» **PROBLEM DETAILS**
Take the material below and reproduce, word for word, only the lines from the line with "[00:00:03.60]" through the line with "Transcript: at the".
------------------------------------------------------------
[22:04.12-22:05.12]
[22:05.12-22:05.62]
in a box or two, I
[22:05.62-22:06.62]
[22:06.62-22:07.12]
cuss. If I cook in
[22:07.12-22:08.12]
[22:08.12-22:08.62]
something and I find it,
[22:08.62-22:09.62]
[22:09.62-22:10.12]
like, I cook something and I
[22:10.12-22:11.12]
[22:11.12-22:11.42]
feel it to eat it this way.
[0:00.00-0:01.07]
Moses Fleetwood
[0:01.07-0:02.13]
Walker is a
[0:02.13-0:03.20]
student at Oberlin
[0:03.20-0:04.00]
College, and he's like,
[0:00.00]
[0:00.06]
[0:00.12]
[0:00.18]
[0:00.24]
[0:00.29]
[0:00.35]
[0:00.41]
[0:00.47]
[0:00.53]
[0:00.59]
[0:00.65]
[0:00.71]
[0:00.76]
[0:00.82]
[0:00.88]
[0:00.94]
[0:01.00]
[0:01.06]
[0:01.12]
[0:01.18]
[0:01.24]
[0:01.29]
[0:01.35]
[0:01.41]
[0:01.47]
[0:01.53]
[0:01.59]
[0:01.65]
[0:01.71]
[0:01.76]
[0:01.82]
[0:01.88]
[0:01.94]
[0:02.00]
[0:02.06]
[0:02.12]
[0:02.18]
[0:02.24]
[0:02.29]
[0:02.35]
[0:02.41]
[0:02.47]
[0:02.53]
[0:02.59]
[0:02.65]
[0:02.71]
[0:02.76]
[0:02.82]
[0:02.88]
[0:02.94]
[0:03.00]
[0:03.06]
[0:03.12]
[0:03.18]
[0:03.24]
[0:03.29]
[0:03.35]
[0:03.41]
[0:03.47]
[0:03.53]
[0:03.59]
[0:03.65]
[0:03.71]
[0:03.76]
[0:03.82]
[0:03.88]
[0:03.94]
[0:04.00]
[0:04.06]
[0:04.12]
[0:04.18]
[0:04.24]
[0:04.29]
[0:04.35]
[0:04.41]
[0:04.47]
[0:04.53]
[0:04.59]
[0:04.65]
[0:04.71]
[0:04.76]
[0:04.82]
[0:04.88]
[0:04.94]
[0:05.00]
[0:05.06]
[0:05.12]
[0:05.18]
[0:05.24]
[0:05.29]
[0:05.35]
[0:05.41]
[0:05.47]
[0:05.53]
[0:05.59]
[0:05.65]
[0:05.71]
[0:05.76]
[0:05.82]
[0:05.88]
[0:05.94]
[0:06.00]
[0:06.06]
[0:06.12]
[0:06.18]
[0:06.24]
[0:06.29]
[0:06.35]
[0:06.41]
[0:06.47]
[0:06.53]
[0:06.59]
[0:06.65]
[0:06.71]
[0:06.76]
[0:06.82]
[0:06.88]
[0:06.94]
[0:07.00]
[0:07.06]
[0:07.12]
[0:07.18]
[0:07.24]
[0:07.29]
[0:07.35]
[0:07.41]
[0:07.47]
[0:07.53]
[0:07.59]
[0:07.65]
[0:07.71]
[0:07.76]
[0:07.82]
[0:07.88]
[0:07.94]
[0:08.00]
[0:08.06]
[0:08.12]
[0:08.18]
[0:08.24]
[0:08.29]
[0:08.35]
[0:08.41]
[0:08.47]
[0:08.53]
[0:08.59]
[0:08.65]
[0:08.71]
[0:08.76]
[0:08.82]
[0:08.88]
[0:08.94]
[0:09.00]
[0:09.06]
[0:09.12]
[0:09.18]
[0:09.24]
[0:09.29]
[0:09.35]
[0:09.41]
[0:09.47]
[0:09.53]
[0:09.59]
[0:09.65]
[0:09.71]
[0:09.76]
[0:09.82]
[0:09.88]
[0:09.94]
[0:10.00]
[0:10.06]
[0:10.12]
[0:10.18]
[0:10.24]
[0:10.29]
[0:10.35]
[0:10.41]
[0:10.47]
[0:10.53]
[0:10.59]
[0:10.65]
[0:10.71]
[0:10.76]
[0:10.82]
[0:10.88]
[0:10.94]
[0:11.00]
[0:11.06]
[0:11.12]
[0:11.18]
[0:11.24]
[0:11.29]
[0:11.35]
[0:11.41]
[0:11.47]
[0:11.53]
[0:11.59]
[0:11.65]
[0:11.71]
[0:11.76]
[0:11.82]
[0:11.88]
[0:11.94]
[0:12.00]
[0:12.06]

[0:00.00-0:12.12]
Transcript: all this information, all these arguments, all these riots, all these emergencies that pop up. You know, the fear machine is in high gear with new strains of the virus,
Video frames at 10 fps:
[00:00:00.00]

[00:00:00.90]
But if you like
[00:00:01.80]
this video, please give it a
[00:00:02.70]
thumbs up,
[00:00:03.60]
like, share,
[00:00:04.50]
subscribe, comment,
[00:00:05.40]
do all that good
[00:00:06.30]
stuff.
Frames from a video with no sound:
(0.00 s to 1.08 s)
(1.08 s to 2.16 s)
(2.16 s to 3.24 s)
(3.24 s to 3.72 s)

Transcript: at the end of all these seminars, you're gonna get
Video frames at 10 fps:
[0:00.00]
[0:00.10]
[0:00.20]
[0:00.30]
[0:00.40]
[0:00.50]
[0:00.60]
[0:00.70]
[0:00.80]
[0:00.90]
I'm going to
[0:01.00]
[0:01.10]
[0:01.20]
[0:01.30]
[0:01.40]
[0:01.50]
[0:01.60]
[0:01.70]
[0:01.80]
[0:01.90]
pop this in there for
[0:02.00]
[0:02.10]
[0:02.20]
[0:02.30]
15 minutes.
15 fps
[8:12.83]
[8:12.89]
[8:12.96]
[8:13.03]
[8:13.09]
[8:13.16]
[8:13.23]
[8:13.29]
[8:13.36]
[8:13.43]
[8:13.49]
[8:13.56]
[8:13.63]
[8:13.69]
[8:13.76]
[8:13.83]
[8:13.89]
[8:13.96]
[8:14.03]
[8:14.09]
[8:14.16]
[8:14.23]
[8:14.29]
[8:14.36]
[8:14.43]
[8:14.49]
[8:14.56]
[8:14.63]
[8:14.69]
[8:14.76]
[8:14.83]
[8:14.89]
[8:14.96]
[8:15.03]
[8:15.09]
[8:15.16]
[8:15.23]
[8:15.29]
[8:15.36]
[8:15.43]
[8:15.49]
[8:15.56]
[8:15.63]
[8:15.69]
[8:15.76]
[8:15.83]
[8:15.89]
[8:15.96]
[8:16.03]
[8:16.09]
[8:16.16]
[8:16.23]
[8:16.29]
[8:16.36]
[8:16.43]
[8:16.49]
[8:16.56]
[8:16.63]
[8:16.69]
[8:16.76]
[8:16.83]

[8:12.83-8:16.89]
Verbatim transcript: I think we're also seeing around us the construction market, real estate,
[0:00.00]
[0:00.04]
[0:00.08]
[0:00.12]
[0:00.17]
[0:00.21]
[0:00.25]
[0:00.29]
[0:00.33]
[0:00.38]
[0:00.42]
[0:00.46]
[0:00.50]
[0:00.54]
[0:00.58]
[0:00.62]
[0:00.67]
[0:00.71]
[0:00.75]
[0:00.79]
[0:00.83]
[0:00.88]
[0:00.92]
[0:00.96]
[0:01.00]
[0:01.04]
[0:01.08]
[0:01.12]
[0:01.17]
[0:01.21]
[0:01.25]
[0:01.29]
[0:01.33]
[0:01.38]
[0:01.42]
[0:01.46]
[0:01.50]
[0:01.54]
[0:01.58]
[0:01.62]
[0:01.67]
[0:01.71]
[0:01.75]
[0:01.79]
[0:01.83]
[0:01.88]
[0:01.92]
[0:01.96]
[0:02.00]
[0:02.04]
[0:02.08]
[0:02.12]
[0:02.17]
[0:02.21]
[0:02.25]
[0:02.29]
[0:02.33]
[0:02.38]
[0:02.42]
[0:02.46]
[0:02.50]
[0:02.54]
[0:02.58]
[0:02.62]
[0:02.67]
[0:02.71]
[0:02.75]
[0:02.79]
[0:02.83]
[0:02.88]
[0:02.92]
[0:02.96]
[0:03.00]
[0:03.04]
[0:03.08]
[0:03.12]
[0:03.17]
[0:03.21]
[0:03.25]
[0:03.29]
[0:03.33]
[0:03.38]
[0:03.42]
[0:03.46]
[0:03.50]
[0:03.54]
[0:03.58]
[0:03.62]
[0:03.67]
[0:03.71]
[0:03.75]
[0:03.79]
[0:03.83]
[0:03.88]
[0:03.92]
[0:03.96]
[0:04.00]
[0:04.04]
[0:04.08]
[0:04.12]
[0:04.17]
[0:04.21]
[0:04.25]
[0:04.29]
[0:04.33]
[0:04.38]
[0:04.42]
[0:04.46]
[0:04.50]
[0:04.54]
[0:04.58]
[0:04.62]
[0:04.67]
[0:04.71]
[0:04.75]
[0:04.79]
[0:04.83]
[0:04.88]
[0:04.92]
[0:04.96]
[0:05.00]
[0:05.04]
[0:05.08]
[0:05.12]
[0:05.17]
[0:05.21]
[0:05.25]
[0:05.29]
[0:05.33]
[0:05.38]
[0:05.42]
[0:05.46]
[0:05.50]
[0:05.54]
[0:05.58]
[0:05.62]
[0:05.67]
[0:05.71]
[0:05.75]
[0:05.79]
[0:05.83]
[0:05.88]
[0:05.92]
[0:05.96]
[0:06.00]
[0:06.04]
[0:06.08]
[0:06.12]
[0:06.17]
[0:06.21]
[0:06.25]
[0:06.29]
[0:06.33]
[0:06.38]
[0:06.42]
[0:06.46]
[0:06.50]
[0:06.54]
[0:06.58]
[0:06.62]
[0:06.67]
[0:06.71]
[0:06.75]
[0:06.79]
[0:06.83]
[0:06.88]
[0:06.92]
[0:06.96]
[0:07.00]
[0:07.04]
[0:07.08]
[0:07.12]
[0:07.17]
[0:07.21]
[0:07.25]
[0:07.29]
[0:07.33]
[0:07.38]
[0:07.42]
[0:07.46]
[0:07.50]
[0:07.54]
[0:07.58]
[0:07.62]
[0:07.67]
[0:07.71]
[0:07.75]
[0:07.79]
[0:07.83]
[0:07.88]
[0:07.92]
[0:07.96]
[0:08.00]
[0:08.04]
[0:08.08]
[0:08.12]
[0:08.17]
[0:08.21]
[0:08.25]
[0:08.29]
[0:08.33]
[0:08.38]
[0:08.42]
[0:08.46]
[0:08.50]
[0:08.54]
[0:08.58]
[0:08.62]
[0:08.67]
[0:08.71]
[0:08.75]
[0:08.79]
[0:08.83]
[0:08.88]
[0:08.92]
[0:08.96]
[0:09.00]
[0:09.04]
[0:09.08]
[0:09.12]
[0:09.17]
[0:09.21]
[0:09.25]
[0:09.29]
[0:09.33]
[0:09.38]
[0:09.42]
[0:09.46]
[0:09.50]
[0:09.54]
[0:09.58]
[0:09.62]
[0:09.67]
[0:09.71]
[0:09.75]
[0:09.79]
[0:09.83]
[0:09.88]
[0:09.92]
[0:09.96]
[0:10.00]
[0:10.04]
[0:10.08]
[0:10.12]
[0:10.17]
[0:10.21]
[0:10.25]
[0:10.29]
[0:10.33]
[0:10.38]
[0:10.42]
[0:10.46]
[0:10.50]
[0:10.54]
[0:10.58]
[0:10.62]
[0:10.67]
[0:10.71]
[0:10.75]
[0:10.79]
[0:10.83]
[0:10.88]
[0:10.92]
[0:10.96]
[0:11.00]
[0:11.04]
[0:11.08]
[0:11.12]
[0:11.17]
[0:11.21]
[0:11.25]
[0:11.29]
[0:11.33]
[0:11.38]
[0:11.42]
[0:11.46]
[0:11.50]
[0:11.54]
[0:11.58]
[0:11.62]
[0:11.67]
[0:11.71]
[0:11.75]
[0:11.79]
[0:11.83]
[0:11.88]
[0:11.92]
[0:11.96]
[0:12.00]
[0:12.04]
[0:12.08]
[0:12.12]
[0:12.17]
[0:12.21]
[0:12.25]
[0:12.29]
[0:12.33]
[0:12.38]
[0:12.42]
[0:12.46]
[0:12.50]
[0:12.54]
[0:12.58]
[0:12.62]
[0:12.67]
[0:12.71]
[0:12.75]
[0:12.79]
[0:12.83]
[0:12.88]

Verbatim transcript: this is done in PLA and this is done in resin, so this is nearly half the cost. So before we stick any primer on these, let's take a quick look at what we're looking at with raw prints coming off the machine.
------------------------------------------------------------
» **SOLVED PROBLEM**
[00:00:03.60]
like, share,
[00:00:04.50]
subscribe, comment,
[00:00:05.40]
do all that good
[00:00:06.30]
stuff.
Frames from a video with no sound:
(0.00 s to 1.08 s)
(1.08 s to 2.16 s)
(2.16 s to 3.24 s)
(3.24 s to 3.72 s)

Transcript: at the end of all these seminars, you're gonna get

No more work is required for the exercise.